# Costa Del Sol job situation



## IrishMiss (Aug 15, 2012)

Hi,
Myself and Boyfriend are planning a move to Fuengirola next March from Ireland. I work in Childcare and he is currently doing a 9 month programme of work experience as a golf course greenskeeper. 
The move wont be possible without jobs so does anyone have any idea about the job prospects in these industries in the Costa Del Sol?

Any help is greatly appreciated


----------



## xabiaxica (Jun 23, 2009)

IrishMiss said:


> Hi,
> Myself and Boyfriend are planning a move to Fuengirola next March from Ireland. I work in Childcare and he is currently doing a 9 month programme of work experience as a golf course greenskeeper.
> The move wont be possible without jobs so does anyone have any idea about the job prospects in these industries in the Costa Del Sol?
> 
> Any help is greatly appreciated


:welcome:

not great news I'm afraid  , but at least you realise that you need to find work _before _you move!

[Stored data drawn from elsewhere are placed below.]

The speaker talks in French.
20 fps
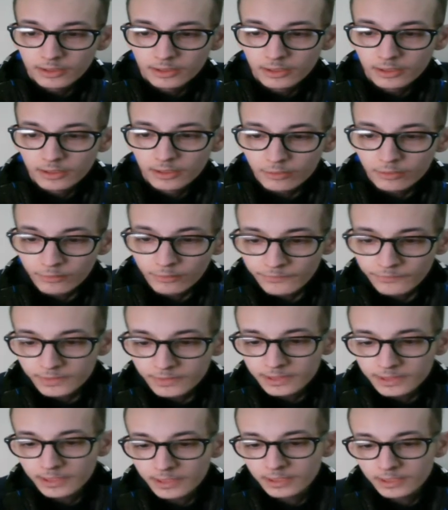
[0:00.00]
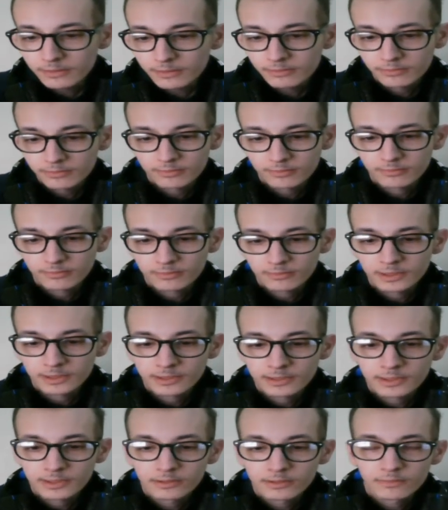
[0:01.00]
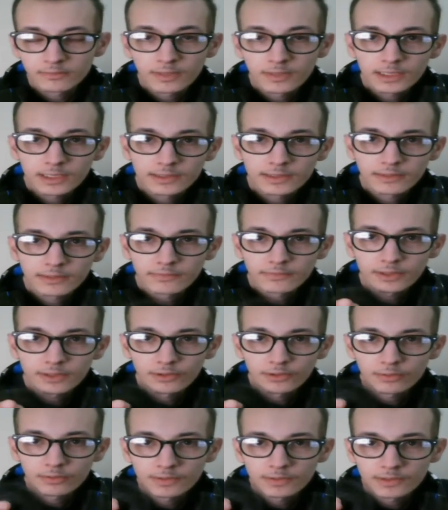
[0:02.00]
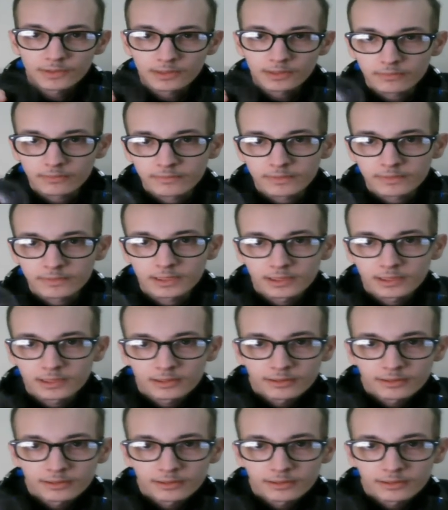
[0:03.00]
Et au final, on a découvert que ça fait juste ça, en fait.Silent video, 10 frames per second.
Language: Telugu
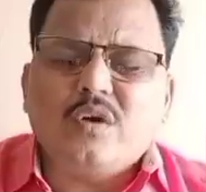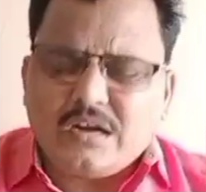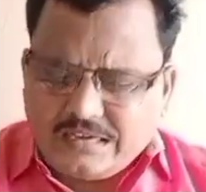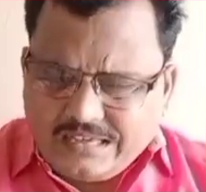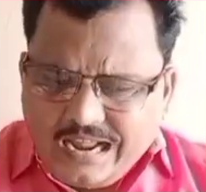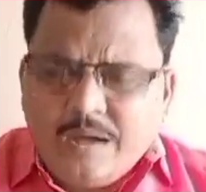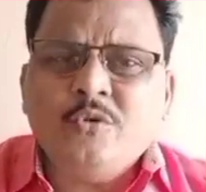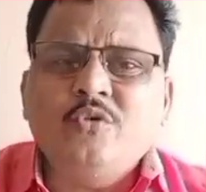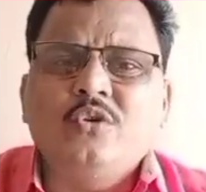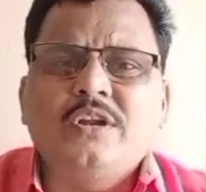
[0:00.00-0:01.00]
ఒక
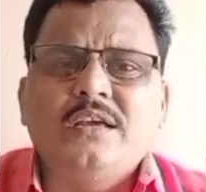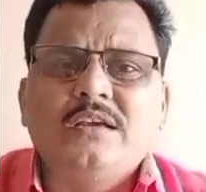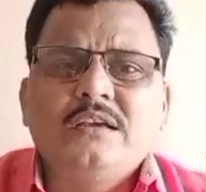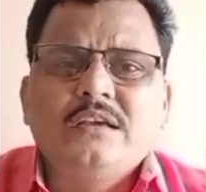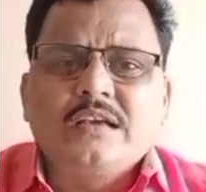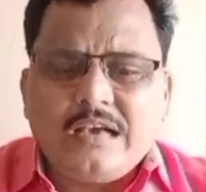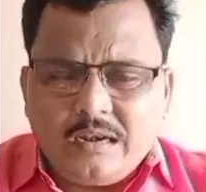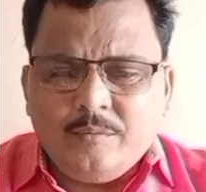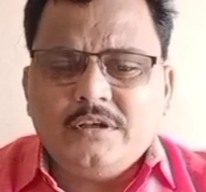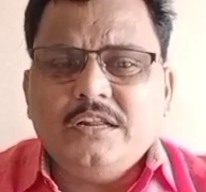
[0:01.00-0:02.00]
గ్రామంలోనే
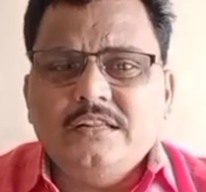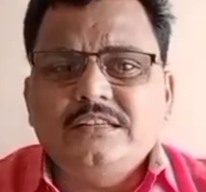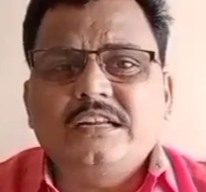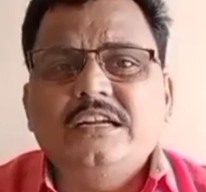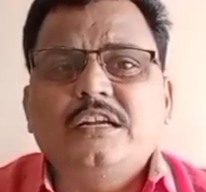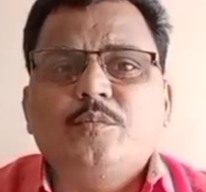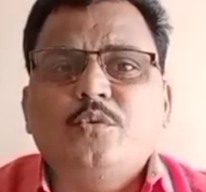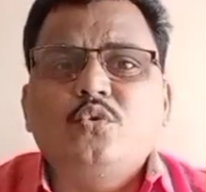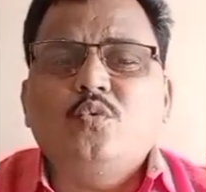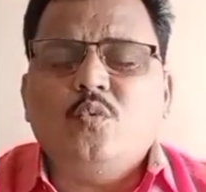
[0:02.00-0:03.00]
కర్మక్రియలు
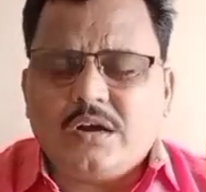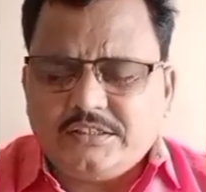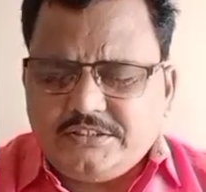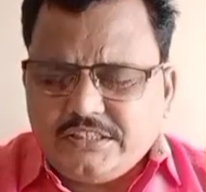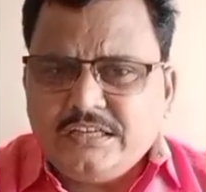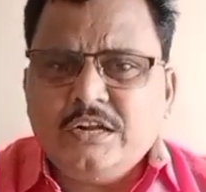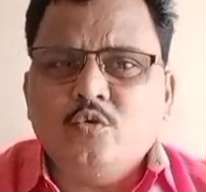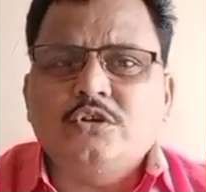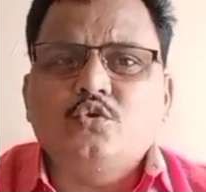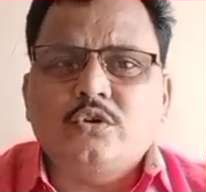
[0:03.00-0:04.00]
జరిగేటప్పుడు ఒక చిన్న
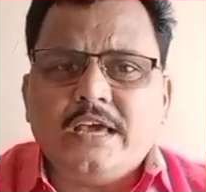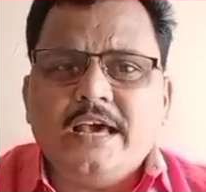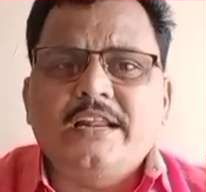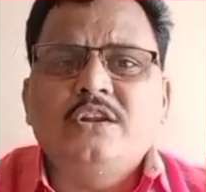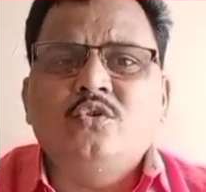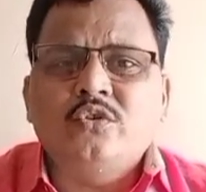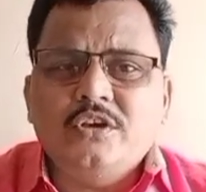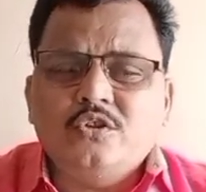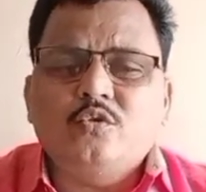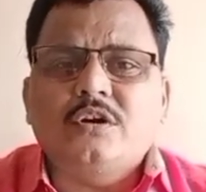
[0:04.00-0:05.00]
వస్తువు క్యారీనో
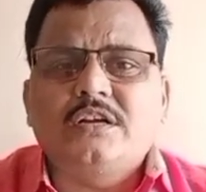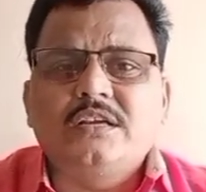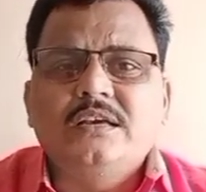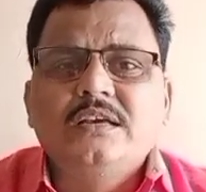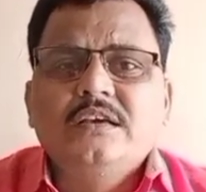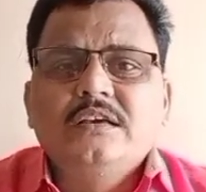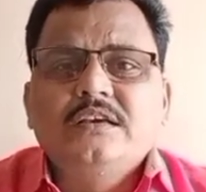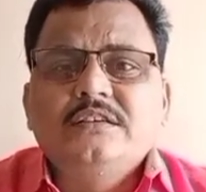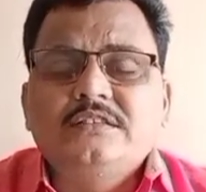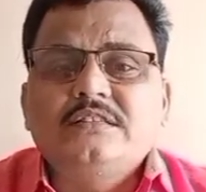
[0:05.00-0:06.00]
ఏదో ఒకటి
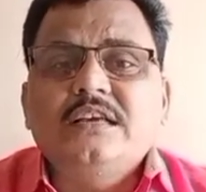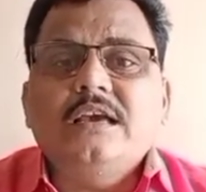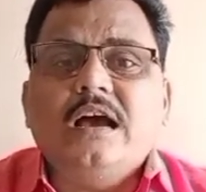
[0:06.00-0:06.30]
ఇస్తే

Spain has worse unemployment than Ireland atm - well over 25% nationally & over 35% in the region you are thinking of

as far as childcare is concerned, I'm not sure your qualifications would transfer - unless you have a degree - I was looking for vacancies for someone a few weeks ago, & guarderías were looking for degrees even for assistants

English nurseries might take you though

I don't know about greenkeeping

have a look at Surinenglish.com, the site for Southern Spain. Latest News - they have a jobs section


----------



## IrishMiss (Aug 15, 2012)

Brilliant Thank You.
Yes I was looking at the English/ International Nurseries as my Spanish is currently limited. I would also be open to working as a nanny if needed.
If my boyfriend cant get a job in greenkeeping he is happy to work in a bar/ restaurant....most things really.


----------



## xabiaxica (Jun 23, 2009)

IrishMiss said:


> Brilliant Thank You.
> Yes I was looking at the English/ International Nurseries as my Spanish is currently limited. I would also be open to working as a nanny if needed.
> If my boyfriend cant get a job in greenkeeping he is happy to work in a bar/ restaurant....most things really.


well have a look at that link - if there are jobs in the 'english speaking world' they'll likely be advertised there


----------



## bob_bob (Jan 5, 2011)

IrishMiss said:


> Brilliant Thank You.
> Yes I was looking at the English/ International Nurseries as my Spanish is currently limited. I would also be open to working as a nanny if needed.
> *If my boyfriend cant get a job in greenkeeping he is happy to work in a bar/ restaurant....most things really*.


Sadly so are many thousands of local Spanish people who are unable to find any work.


----------



## Leper (May 12, 2010)

Irishmiss, you know the way things are in Ireland jobwise, dreadful, appalling, degrading etc. Then multiply the Irish situation by twenty, add in your lack of knowledge of Spanish, your innocence of youth etc. You have the recipe for and undernourished retreat from Spain. 

Plan B comes into force (likely situation) if you cannot find work in your chosen fields and you must work in restaurants and bars. Even qualified chefs and cooks have difficulty in making things work for them in Spain. Wages are much lower than in Ireland; conditions are worse; security does not exist.

But, you are young, ambituous and eager. Remember Roy Keane's famous quotation "Fail to prepare, prepare to fail." Try Spain for a few weeks and I hope you can prove me to be wrong.


----------